[[ Task input open ]]

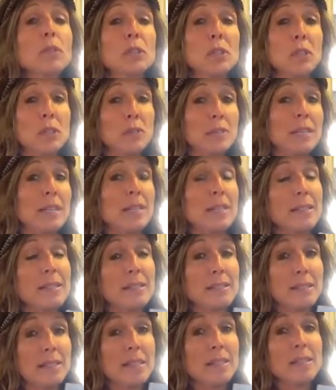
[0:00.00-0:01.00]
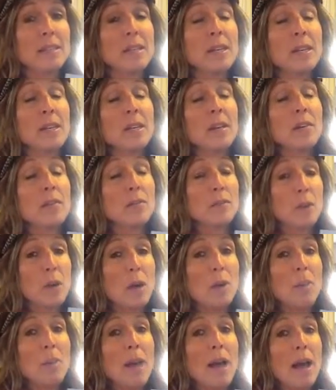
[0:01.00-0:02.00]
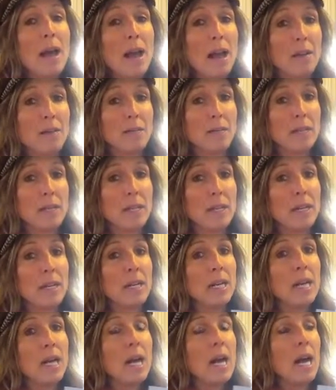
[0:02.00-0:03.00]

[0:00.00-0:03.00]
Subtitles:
to the United States from Africa.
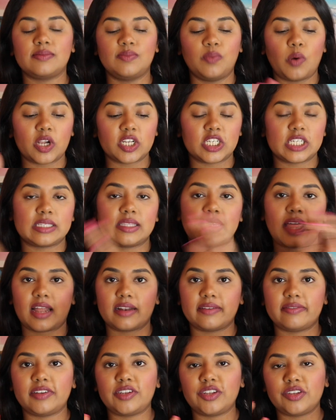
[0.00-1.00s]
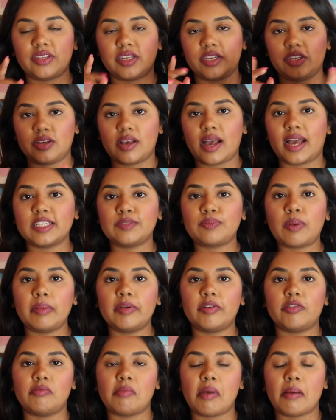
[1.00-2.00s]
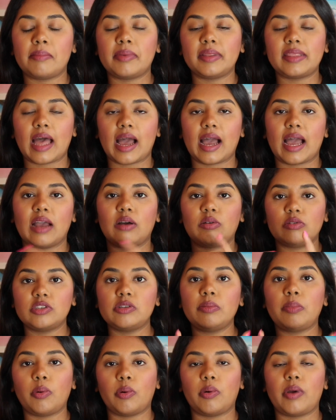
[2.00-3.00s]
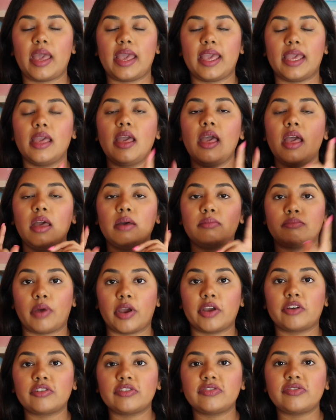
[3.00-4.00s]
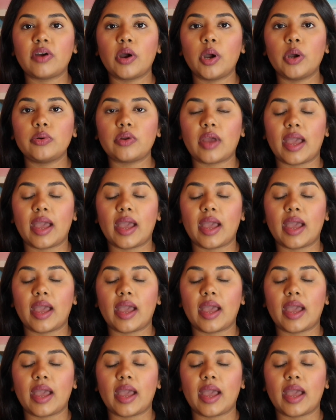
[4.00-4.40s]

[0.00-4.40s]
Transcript: watched that video then you guys probably remember that I also bought a microphone,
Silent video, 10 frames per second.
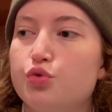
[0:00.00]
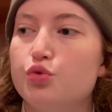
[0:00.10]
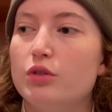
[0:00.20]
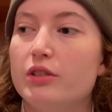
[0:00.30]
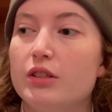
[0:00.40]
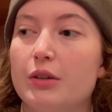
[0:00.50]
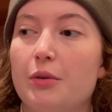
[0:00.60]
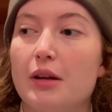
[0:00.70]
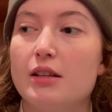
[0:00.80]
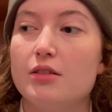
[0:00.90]
This is a
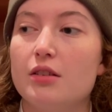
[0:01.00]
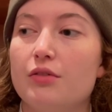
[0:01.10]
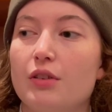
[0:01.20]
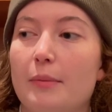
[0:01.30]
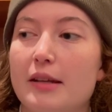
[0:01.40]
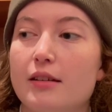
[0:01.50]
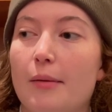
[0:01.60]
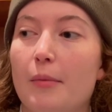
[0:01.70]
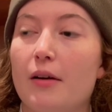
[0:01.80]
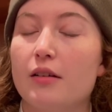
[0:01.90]
great use of filming time,
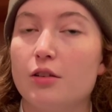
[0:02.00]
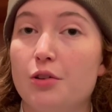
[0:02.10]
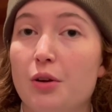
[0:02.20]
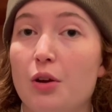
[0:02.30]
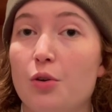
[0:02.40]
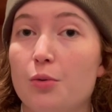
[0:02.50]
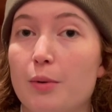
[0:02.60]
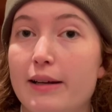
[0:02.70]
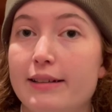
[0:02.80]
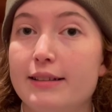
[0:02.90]
Mara. You're doing
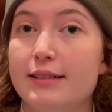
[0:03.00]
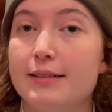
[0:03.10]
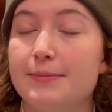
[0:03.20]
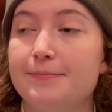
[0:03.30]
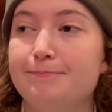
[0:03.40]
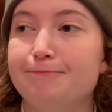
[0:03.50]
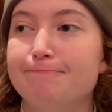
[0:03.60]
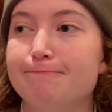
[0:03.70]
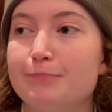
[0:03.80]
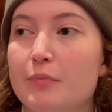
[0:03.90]
great.
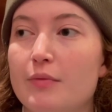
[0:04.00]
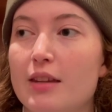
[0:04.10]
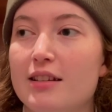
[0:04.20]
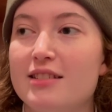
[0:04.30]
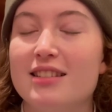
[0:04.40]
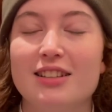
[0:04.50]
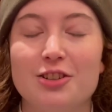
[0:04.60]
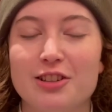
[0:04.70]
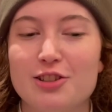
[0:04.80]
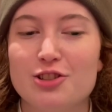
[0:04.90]
It's
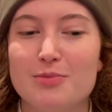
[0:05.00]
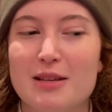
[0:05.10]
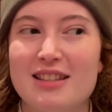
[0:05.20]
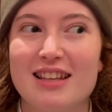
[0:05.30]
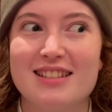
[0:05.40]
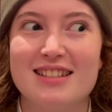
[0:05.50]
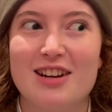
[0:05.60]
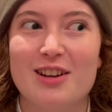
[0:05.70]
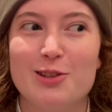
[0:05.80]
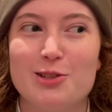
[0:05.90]
literally just me like
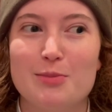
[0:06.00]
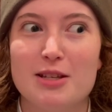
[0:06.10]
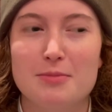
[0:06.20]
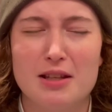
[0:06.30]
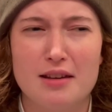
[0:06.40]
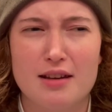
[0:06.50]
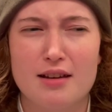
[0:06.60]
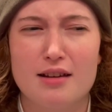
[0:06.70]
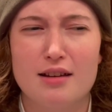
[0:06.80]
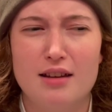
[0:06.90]
staring into space being like,
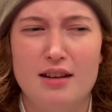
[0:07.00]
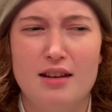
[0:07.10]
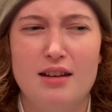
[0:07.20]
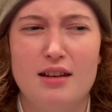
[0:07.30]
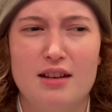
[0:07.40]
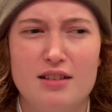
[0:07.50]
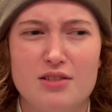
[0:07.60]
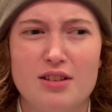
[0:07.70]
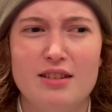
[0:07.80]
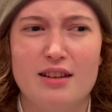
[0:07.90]
is
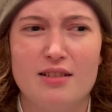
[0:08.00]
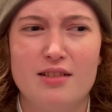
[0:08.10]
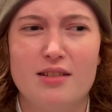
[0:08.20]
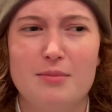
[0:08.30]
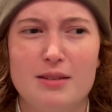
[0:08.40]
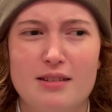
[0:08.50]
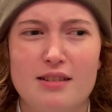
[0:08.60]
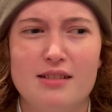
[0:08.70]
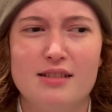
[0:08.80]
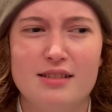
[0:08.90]
there anything else I'm
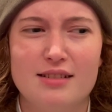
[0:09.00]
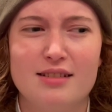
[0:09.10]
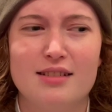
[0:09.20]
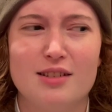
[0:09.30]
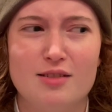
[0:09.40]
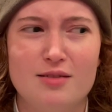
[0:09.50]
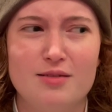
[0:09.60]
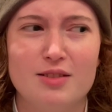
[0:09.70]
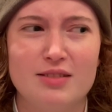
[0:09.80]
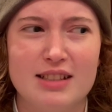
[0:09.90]
missing? Oh, I
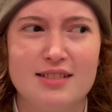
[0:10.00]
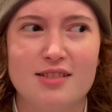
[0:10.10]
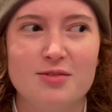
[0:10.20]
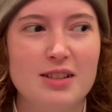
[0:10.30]
don't think so.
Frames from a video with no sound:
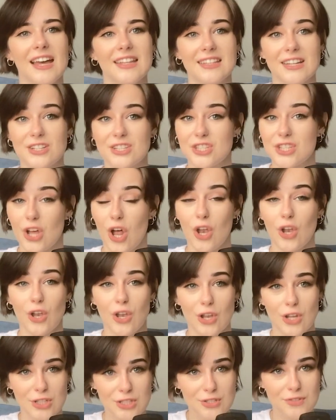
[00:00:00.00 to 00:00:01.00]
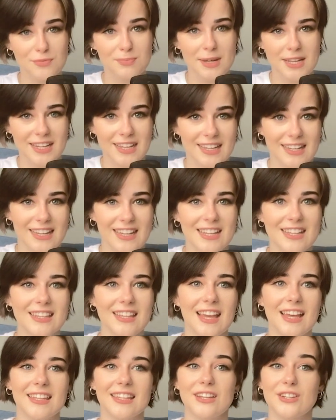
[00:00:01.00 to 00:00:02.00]
There's a lot of money in it,
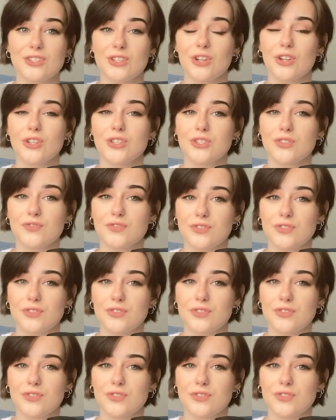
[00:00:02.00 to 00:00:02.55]
and there's lots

[[ Task input closed ]]

» **Exercise description**
Could the lines above be copied out exactly, with no image carried over?

» **Response to the task**
[0:00.00-0:01.00]
[0:01.00-0:02.00]
[0:02.00-0:03.00]

[0:00.00-0:03.00]
Subtitles:
to the United States from Africa.
[0.00-1.00s]
[1.00-2.00s]
[2.00-3.00s]
[3.00-4.00s]
[4.00-4.40s]

[0.00-4.40s]
Transcript: watched that video then you guys probably remember that I also bought a microphone,
Silent video, 10 frames per second.
[0:00.00]
[0:00.10]
[0:00.20]
[0:00.30]
[0:00.40]
[0:00.50]
[0:00.60]
[0:00.70]
[0:00.80]
[0:00.90]
This is a
[0:01.00]
[0:01.10]
[0:01.20]
[0:01.30]
[0:01.40]
[0:01.50]
[0:01.60]
[0:01.70]
[0:01.80]
[0:01.90]
great use of filming time,
[0:02.00]
[0:02.10]
[0:02.20]
[0:02.30]
[0:02.40]
[0:02.50]
[0:02.60]
[0:02.70]
[0:02.80]
[0:02.90]
Mara. You're doing
[0:03.00]
[0:03.10]
[0:03.20]
[0:03.30]
[0:03.40]
[0:03.50]
[0:03.60]
[0:03.70]
[0:03.80]
[0:03.90]
great.
[0:04.00]
[0:04.10]
[0:04.20]
[0:04.30]
[0:04.40]
[0:04.50]
[0:04.60]
[0:04.70]
[0:04.80]
[0:04.90]
It's
[0:05.00]
[0:05.10]
[0:05.20]
[0:05.30]
[0:05.40]
[0:05.50]
[0:05.60]
[0:05.70]
[0:05.80]
[0:05.90]
literally just me like
[0:06.00]
[0:06.10]
[0:06.20]
[0:06.30]
[0:06.40]
[0:06.50]
[0:06.60]
[0:06.70]
[0:06.80]
[0:06.90]
staring into space being like,
[0:07.00]
[0:07.10]
[0:07.20]
[0:07.30]
[0:07.40]
[0:07.50]
[0:07.60]
[0:07.70]
[0:07.80]
[0:07.90]
is
[0:08.00]
[0:08.10]
[0:08.20]
[0:08.30]
[0:08.40]
[0:08.50]
[0:08.60]
[0:08.70]
[0:08.80]
[0:08.90]
there anything else I'm
[0:09.00]
[0:09.10]
[0:09.20]
[0:09.30]
[0:09.40]
[0:09.50]
[0:09.60]
[0:09.70]
[0:09.80]
[0:09.90]
missing? Oh, I
[0:10.00]
[0:10.10]
[0:10.20]
[0:10.30]
don't think so.
Frames from a video with no sound:
[00:00:00.00 to 00:00:01.00]
[00:00:01.00 to 00:00:02.00]
There's a lot of money in it,
[00:00:02.00 to 00:00:02.55]
and there's lots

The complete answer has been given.